Armenien fühle sich durch das Näherrücken aserbaidschanischer Truppen an und sogar über die Grenzen Armeniens bedroht. Seit 2021 versetzten Grenzscharmützel und Angriffe auf armenisches Staatsgebiet die Bevölkerung in Angst. Seit Mai 2024 komme es zu massiven innenpolitischen Unruhen, ausgelöst durch neue Grenzziehungen und Gebietsabtretungen in Nordarmenien zugunsten von Friedensverhandlungen, "deren Erfolgsaussichten zumindest fraglich sind".

Dazu kämen noch "die gezielte Zerstörung verwaisten armenischen Kulturguts in Artsach, um die Geschichte dem politischen Willen gemäß zu fälschen und dabei jegliche Spuren armenisch-christlicher Besiedlung zu löschen". Bedrückend und auch unverständlich sei, "dass dies alles vor den Augen der internationalen Gemeinschaft und beobachtet durch zahlreiche Satelliten passiert, doch in unserer westlichen Welt kaum wahrgenommen wird", schreibt Dum-Tragut.
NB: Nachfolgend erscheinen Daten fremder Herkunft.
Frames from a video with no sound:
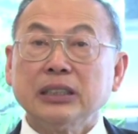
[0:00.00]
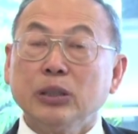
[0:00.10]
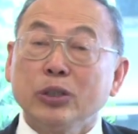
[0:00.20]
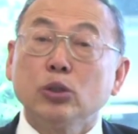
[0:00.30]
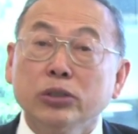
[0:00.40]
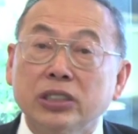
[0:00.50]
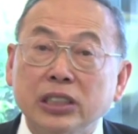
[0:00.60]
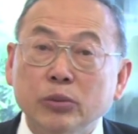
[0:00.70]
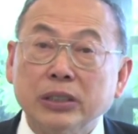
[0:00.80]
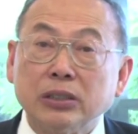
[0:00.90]
They were good
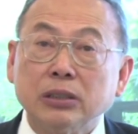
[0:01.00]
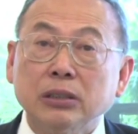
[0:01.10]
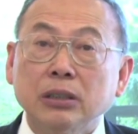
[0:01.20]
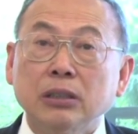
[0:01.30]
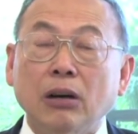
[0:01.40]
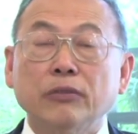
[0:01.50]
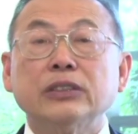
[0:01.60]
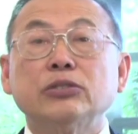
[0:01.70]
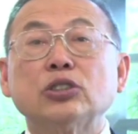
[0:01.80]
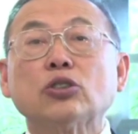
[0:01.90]
stewards of
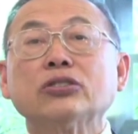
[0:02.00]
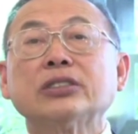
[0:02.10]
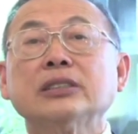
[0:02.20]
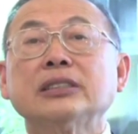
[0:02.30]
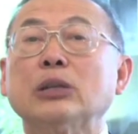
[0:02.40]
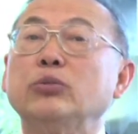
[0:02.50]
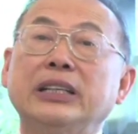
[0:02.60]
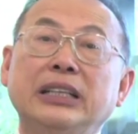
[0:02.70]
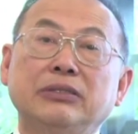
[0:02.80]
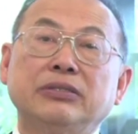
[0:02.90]
the resources that
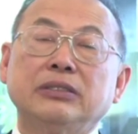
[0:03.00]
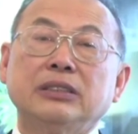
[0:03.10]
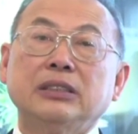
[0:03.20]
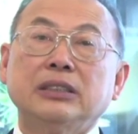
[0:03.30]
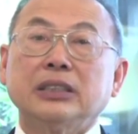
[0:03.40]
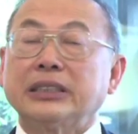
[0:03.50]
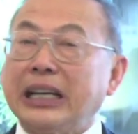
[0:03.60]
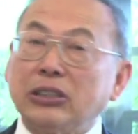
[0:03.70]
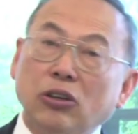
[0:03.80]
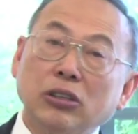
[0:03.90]
we have, the
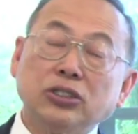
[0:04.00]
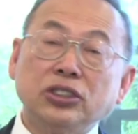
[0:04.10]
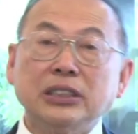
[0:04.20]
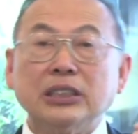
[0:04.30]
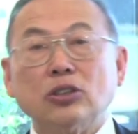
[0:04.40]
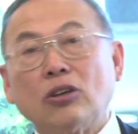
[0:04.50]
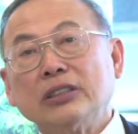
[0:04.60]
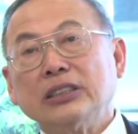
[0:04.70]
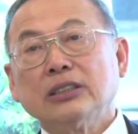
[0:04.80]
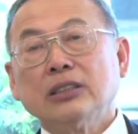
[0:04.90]
technology, the
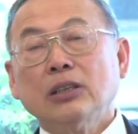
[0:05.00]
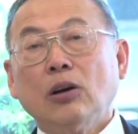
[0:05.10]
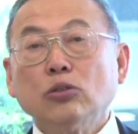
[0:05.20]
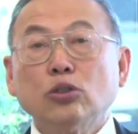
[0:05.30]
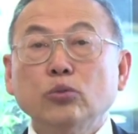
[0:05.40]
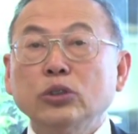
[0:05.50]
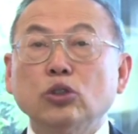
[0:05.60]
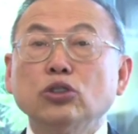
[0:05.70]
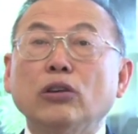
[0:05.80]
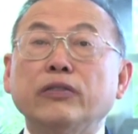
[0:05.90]
knowledge. Although we
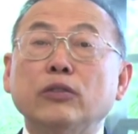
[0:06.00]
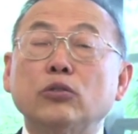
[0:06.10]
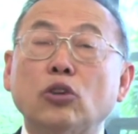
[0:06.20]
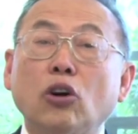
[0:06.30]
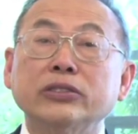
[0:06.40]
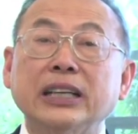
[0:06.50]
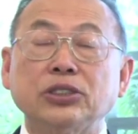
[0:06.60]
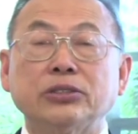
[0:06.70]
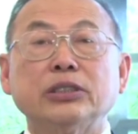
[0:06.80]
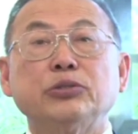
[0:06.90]
don't have raw
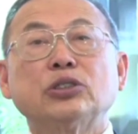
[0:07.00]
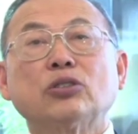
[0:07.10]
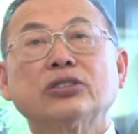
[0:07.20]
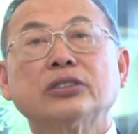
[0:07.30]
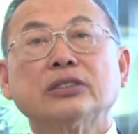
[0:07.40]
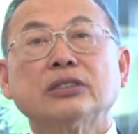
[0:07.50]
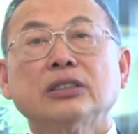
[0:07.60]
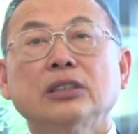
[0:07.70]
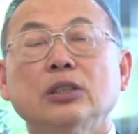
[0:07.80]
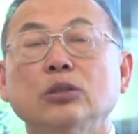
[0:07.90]
natural resources,
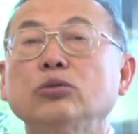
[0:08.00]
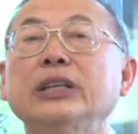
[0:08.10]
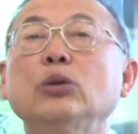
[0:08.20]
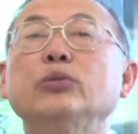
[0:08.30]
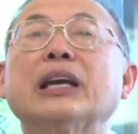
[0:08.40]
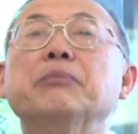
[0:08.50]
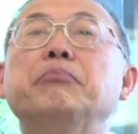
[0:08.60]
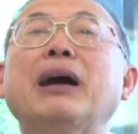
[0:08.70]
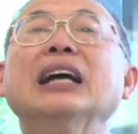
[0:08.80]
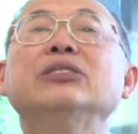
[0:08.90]
today we
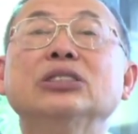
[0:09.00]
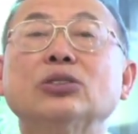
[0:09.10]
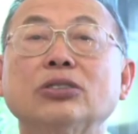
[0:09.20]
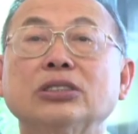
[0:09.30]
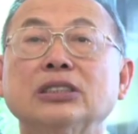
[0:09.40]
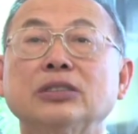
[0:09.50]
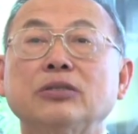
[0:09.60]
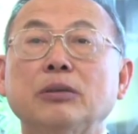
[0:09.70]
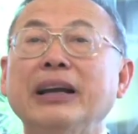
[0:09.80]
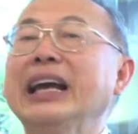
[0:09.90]
can buy resources
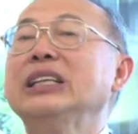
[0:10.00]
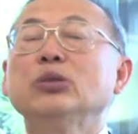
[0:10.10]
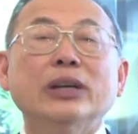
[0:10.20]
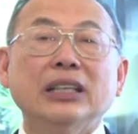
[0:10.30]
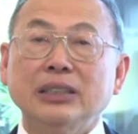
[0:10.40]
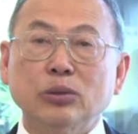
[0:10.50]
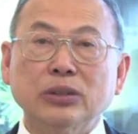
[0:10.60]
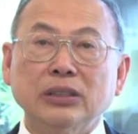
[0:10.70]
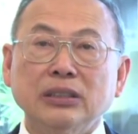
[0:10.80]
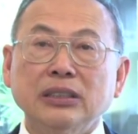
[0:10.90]
from anywhere in the
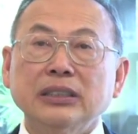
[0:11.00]
world.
Die Expertin ist regelmäßig vor Ort in Armenien. Im PRO ORIENTE-Magazin berichtete sie von ihrem jüngsten Besuch: "In den letzten Wochen war ich im Norden, in Tavusch, um das nahe an der aserbaidschanischen Grenze liegende armenische Kulturerbe zu dokumentieren. Hier wird eine neue Straße gebaut, denn die jetzige führt vorbei an minenbestücktem Niemandsland und streckenweise über aserbaidschanisches Staatsgebiet. Ein mulmiges Gefühl stellt sich ein - ebenso wie bei der Forschungsarbeit in den Grenzdörfern, wenn ich spüre, wie man mich aus den mit freiem Auge sichtbaren aserbaidschanischen Stellungen heraus beobachtet."
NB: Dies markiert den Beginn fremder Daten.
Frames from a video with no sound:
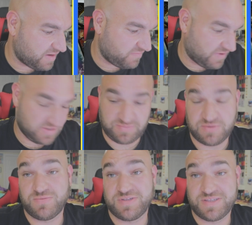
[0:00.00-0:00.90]

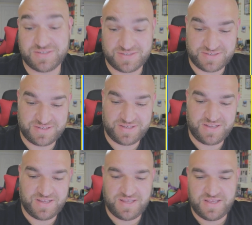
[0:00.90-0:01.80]
investment with this.
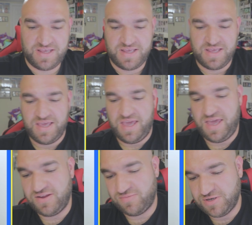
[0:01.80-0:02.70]

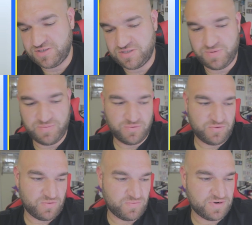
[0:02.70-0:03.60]
And as much as people
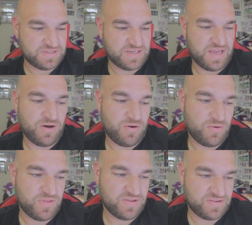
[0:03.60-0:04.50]
don't want to say,
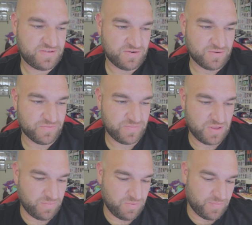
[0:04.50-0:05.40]
oh, this, you know,
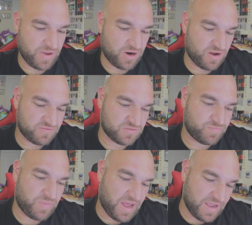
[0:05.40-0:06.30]
you're better off
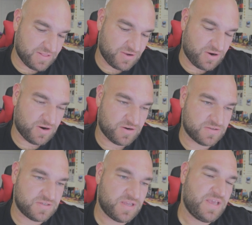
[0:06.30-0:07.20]
just buying the
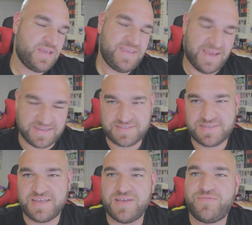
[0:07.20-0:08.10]
cards. Yes,
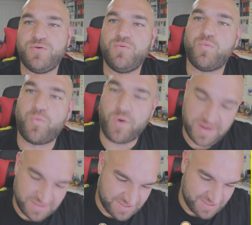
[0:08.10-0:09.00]
if you
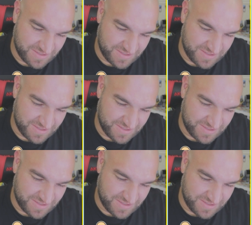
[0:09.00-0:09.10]
want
Ein Kloster liege genau auf der Grenzlinie: Choranaschat, architektonisches Juwel und bedeutendes theologisches Zentrum und Skriptorium aus dem 13. Jahrhundert. "Um es zu erreichen, muss ich die Genehmigung der Diözese und des lokalen militärischen Befehlshabers einholen, um dann mit Vater Aram, dem Dorfpriester, und Soldaten durch Schützengräben hindurch zum Kloster zu gelangen". Der Aufenthalt habe aus Sicherheitsgründen nur eine halbe Stunde gedauert.

Dum-Tragut: "Werde ich morgen noch eine Kerze in den steinernen Gewölben anzünden und mit Vater Aram gemeinsam ein Gebet sprechen können? Erst dann begreife ich, was in den Herzen der christlichen Armenier vorgehen mag, angesichts ihrer unsicheren Gegenwart und bedrohten Zukunft, wenn sogar die Spuren der Vergangenheit ausgelöscht werden und eventuell nichts mehr zurückbleiben könnte von diesem christlichen Landstrich - außer alten Fotos und Erinnerungen."
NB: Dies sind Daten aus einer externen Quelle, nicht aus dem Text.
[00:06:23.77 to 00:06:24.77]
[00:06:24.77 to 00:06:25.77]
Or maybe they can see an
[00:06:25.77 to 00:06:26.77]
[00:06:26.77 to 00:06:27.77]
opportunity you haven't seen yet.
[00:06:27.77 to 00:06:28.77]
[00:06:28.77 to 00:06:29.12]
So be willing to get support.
Das aktuelle PRO ORIENTE-Magazin steht unter dem Generalthema "Orientalische Kirchen in Bedrängnis". Neben der Situation in Armenien und Berg-Karabach beschäftigen sich weitere Beiträge mit der Situation christlicher Kirchen in Indien und Äthiopien. Eingeleitet wird das Thema durch einen geistlichen Impuls aus der Koptisch-orthodoxen Kirche.